17.09.2013  |  Marketwired

ROUYN-NORANDA, CANADA--(Marketwired - Sep 17, 2013) - Explor Resources Inc. ("Explor" or the "Corporation") (TSX VENTURE:EXS)(OTCQX:EXSFF)(FRANKFURT:E1H)(BERLIN:E1H) announces that it has applied to the TSX Venture Exchange ("TSXV") for conditional approval of the issuance of 204,832,468 common shares at an issue price of $0.05 pursuant to a rights offering ("Rights Offering") which if fully subscribed would result in the gross proceeds of $10,241,623. The Corporation would use a substantive portion of the funds to further develop the Timmins Porcupine West ("TPW") property. The board of directors is of the opinion that the current market capitalization does not reflect the true value of the assets of the Corporation and that a rights offering is the most equitable way to provide existing shareholders the ability to maintain their share position until the critical development has taken place. The Corporation intends to concurrently pursue traditional fund raising at the same price prior to and during the Rights Offering.
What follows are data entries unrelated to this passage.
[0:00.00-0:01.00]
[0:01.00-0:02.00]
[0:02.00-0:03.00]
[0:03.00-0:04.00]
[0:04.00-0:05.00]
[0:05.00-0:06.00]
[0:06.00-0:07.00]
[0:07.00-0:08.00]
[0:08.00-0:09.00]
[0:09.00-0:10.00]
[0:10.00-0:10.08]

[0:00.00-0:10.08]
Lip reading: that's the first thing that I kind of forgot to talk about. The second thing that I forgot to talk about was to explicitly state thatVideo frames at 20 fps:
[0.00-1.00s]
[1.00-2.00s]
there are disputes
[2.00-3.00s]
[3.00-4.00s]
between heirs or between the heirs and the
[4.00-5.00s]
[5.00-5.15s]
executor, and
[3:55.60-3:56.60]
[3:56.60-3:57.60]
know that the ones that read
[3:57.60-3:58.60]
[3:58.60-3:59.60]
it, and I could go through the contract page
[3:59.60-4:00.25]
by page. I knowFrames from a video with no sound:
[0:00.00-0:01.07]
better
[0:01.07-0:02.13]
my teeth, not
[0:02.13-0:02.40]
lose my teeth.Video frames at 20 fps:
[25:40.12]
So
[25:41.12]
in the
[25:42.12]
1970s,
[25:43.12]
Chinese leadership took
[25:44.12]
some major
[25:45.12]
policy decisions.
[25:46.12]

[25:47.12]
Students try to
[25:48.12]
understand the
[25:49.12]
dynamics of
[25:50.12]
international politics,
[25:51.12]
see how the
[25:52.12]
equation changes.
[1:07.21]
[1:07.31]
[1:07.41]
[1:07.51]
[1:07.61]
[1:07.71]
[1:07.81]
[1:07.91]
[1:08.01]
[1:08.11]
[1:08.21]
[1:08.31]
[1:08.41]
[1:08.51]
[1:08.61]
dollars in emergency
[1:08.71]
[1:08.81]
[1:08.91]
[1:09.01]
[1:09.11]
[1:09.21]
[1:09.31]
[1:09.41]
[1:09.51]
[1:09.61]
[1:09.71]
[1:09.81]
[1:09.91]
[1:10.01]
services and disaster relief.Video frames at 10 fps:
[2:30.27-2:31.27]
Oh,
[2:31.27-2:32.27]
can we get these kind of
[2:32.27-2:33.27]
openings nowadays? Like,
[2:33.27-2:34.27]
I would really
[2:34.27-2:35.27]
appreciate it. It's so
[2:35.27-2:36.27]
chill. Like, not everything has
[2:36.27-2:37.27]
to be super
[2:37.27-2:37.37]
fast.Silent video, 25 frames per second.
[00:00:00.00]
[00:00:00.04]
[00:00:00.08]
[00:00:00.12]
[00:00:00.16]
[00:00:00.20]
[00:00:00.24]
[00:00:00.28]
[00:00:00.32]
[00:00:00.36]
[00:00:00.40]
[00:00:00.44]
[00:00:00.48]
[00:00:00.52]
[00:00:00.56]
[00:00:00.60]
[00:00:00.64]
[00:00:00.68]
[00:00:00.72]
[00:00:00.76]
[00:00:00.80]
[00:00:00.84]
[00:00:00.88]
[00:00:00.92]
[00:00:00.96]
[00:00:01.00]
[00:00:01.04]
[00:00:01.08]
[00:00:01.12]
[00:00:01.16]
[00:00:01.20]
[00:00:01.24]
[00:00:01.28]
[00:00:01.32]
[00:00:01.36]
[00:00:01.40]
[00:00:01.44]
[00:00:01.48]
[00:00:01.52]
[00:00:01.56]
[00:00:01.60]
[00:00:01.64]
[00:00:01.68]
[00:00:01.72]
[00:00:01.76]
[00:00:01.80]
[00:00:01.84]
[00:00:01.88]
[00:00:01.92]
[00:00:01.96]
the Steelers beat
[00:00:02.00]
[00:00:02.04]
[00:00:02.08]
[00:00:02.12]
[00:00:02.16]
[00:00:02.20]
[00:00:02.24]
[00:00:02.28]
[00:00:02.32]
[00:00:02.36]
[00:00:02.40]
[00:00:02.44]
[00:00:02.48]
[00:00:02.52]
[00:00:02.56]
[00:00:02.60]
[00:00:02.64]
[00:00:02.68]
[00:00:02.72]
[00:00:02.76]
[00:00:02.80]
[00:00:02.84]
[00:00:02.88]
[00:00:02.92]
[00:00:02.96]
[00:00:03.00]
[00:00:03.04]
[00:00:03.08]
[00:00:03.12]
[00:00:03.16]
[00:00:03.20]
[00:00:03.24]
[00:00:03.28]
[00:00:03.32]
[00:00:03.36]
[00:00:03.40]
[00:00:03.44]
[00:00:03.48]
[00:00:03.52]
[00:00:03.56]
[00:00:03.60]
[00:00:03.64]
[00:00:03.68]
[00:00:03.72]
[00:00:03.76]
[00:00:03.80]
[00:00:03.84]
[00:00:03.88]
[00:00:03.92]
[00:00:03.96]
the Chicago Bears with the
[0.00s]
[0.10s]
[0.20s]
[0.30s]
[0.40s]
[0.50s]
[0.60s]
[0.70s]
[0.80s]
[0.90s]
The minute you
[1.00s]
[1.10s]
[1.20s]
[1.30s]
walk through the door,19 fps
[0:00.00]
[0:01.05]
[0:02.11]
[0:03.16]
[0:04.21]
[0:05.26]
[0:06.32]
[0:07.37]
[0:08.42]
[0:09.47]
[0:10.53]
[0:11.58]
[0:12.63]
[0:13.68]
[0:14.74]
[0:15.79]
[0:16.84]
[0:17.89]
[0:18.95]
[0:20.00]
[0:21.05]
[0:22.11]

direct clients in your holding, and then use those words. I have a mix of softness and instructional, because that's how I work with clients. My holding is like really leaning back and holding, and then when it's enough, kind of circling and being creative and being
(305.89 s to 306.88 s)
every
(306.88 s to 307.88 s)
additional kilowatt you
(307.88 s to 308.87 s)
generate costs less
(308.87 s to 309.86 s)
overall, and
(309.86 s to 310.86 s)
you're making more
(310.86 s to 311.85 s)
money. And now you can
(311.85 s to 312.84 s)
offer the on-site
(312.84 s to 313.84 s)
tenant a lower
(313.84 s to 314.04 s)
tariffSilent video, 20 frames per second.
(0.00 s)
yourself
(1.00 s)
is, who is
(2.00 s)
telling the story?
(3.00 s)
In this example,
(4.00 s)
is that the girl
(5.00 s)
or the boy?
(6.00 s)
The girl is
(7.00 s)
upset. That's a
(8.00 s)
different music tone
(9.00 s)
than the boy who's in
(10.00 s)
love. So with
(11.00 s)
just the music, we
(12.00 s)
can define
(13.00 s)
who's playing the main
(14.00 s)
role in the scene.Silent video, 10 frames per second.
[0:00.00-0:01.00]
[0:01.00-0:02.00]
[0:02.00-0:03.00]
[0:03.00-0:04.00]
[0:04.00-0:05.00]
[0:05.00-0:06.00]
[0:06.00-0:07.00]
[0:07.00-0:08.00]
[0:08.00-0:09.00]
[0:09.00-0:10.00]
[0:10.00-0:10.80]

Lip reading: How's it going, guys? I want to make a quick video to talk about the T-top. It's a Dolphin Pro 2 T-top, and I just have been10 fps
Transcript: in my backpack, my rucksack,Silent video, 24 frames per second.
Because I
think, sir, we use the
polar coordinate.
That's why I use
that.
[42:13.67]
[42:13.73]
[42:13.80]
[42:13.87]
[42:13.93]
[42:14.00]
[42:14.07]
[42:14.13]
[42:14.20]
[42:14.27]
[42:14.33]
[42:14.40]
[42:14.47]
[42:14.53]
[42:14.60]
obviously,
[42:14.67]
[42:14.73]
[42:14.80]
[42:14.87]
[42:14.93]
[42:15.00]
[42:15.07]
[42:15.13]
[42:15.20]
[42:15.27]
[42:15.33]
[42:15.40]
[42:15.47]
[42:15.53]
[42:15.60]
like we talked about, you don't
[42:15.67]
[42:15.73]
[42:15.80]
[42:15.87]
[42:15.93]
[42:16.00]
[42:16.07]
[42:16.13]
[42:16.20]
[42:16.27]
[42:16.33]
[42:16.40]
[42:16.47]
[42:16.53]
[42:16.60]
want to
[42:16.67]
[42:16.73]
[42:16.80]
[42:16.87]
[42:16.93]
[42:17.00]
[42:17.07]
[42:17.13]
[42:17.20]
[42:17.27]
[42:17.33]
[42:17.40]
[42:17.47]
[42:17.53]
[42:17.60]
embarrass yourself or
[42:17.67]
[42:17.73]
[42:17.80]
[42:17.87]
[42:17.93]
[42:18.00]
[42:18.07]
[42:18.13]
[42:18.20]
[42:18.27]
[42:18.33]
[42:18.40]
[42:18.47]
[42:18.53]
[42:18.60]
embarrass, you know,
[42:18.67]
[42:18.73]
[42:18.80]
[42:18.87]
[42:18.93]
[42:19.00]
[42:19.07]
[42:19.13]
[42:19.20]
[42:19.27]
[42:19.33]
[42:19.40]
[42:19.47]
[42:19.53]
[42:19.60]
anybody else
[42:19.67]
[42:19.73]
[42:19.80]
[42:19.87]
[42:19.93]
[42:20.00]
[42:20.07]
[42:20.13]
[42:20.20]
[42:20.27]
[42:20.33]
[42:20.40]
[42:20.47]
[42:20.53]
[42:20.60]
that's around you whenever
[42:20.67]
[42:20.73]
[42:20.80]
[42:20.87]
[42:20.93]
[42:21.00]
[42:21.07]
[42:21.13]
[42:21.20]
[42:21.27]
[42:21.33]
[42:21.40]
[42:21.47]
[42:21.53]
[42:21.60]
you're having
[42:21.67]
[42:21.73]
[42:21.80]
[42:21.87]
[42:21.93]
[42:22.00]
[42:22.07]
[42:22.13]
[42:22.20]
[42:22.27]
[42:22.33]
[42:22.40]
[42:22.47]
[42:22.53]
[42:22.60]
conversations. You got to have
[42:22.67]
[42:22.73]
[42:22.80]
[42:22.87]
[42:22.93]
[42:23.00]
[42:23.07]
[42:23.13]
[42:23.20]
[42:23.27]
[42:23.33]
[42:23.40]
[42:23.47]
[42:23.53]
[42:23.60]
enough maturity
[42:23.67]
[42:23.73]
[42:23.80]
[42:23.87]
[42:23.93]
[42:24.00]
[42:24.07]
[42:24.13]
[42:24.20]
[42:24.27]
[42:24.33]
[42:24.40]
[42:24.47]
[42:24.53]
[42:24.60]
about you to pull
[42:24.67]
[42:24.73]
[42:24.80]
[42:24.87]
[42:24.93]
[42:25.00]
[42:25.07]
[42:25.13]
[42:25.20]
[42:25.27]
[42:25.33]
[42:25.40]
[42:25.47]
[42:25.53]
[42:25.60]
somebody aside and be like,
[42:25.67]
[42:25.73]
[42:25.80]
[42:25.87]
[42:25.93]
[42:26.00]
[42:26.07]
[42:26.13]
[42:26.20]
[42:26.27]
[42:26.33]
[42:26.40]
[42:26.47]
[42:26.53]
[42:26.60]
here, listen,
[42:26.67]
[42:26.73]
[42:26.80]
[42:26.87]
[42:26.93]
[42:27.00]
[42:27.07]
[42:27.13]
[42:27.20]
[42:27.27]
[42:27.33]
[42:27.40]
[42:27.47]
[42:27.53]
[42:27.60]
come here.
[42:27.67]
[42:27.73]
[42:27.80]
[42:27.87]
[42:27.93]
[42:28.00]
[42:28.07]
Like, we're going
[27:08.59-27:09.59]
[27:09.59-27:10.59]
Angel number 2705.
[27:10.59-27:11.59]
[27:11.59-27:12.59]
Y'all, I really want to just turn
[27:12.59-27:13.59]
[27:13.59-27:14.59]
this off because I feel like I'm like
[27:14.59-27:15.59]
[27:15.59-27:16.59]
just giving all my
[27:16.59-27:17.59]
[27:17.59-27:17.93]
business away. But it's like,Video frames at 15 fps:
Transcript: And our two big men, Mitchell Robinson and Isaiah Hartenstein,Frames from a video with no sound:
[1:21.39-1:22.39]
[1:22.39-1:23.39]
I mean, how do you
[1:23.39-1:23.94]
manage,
Explor flagship project is the TPW project located in the Porcupine mining camp, in the Province of Ontario. The TPW mineral resource (Press Release dated August 27, 2013) includes the following:

Open Pit Mineral Resources at a 0.30 g/t Au cut-off grade are as follows:
Indicated: 213,000 oz (4,283,000 tonnes at 1.55 g/t Au)
Inferred: 77,000 oz (1,140,000 tonnes at 2.09 g/t Au)
Underground Mineral Resources at a 1.70 g/t Au cut-off grade are as follows:
Indicated: 396,000 oz (4,420,000 tonnes at 2.79 g/t Au)
Inferred: 393,000 oz (5,185,000 tonnes at 2.36 g/t Au)

In order to make the property an attractive acquisition, outside consultants have advised the management of the Corporation that $10,250,000 might be required to be spent on the TPW property to increase the resources in both grades and total ounces.

The Corporation is in the process of completing an Annual Information Form ("AIF"). It is expected that the Corporation will be offering rights to holders of its common shares of record two business days after regulatory approval of the rights offering circular ("Right Record Date"), and subject to regulatory approval and the determination of the board of directors expiring 21 days later ("Expiry Date"). The offering will be made in the provinces of British Columbia, Alberta, Saskatchewan, Ontario, Quebec and in such other jurisdictions where Explor is eligible to make such offering (the "Eligible Jurisdictions"). The offering is subject to regulatory approval, including that of the TSXV.

Shareholders of record on the Rights Record Date will receive one right for each common share held. One (1) right will entitle the holder to purchase one (1) Explor common share at a subscription price of $0.05 per common share (the "Rights Offering Subscription Price"). The Rights Offering will include an additional subscription privilege under which holders of rights who fully exercise their rights will be entitled to subscribe for additional common shares, if available, that were not otherwise subscribed for in the Rights Offering. To subscribe for common shares, a completed rights certificate, together with payment in full of the Subscription Price for each common share subscribed for, must be received by the subscription agent for the rights offering, CST Trust Company (the "Subscription Agent"), prior to 4:00 pm (Calgary time) on the Expiry Date.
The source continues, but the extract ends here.